Summer’s hottest days are here, which means parents and caregivers should remain vigilant to ensure that no child ever be left alone in a hot car. To emphasize the importance of this safety issue, Gov. Nikki Haley has proclaimed the week of June 27 to July 3 as Child Vehicular Heatstroke Prevention Week.
Children’s Trust, home to Safe Kids South Carolina, wants to remind parents that babies and young kids can sleep so peacefully that it can be easy to forget they’re in the car with you. Children also can get into a vehicle while playing on their own and become trapped.
Or it might seem OK to run a quick errand inside a store while they stay in the car. It’s not.
Leaving a child alone in a car can lead to serious injury or death from heatstroke. Young children are especially susceptible because their bodies heat up three to five times faster than an adult’s.
Let’s all work together to keep kids safe from this very preventable tragedy, which is the leading cause of non-crash, vehicle-related deaths for children. From 1998 to this year, 676 children across the United States have died from heatstroke when left in a vehicle, including 15 so far this year.
It’s time to ACT
Here are tips from Safe Kids Worldwide and Children’s Trust:
Avoid heatstroke-related injury and death
Never leave your child alone in a car, not even for a minute.
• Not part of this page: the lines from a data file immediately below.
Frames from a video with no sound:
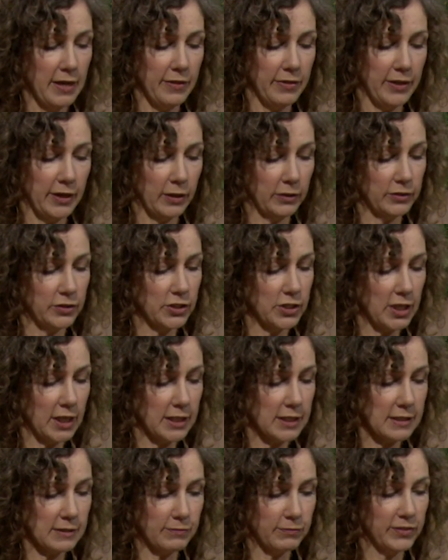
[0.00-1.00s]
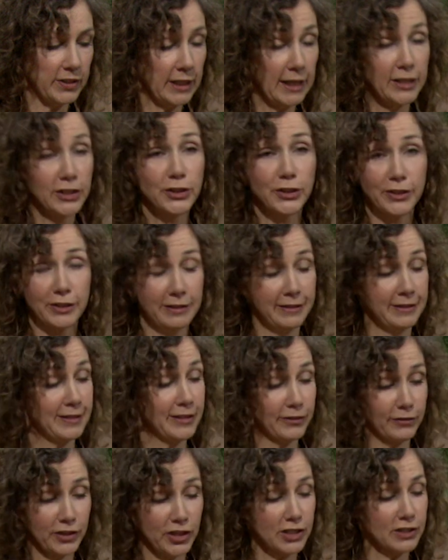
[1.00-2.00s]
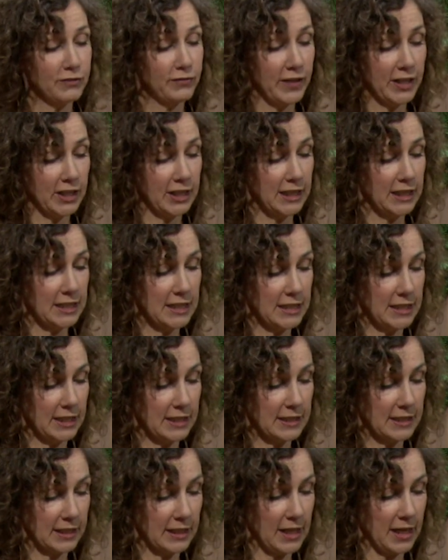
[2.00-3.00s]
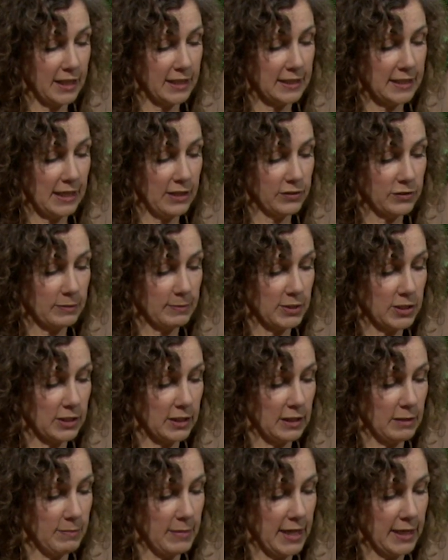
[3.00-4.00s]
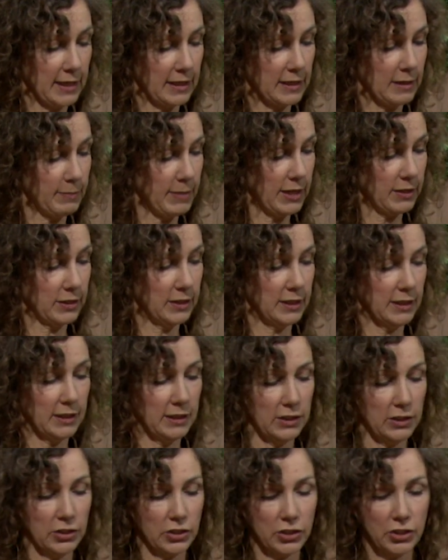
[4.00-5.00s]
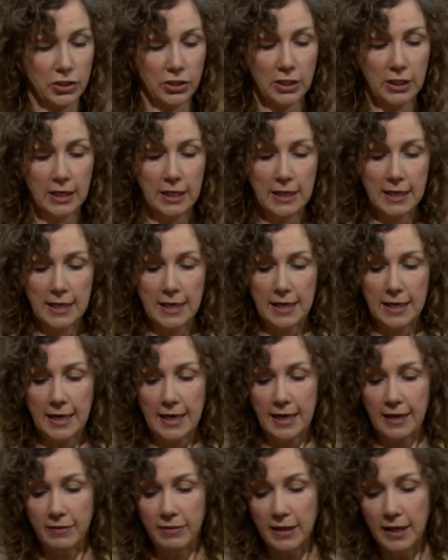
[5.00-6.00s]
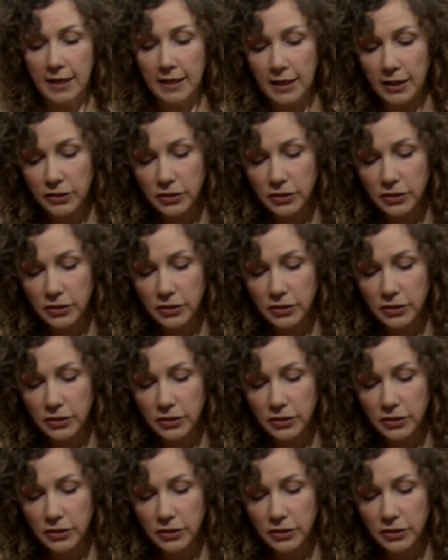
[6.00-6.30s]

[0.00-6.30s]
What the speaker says: They're just very easy to cut down, so I'm just going to make it about 1 inch. And then I'll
And make sure to keep your car locked when you’re not in it so kids don’t get in on their own.
Put something in the back of your car next to your child such as a briefcase, a purse or a cell phone that is needed at your final destination. This is especially important if you’re not following your normal routine.
If you see a child alone in a car, call 911. Emergency personnel want you to call. They are trained to respond to these situations. One call could save a life.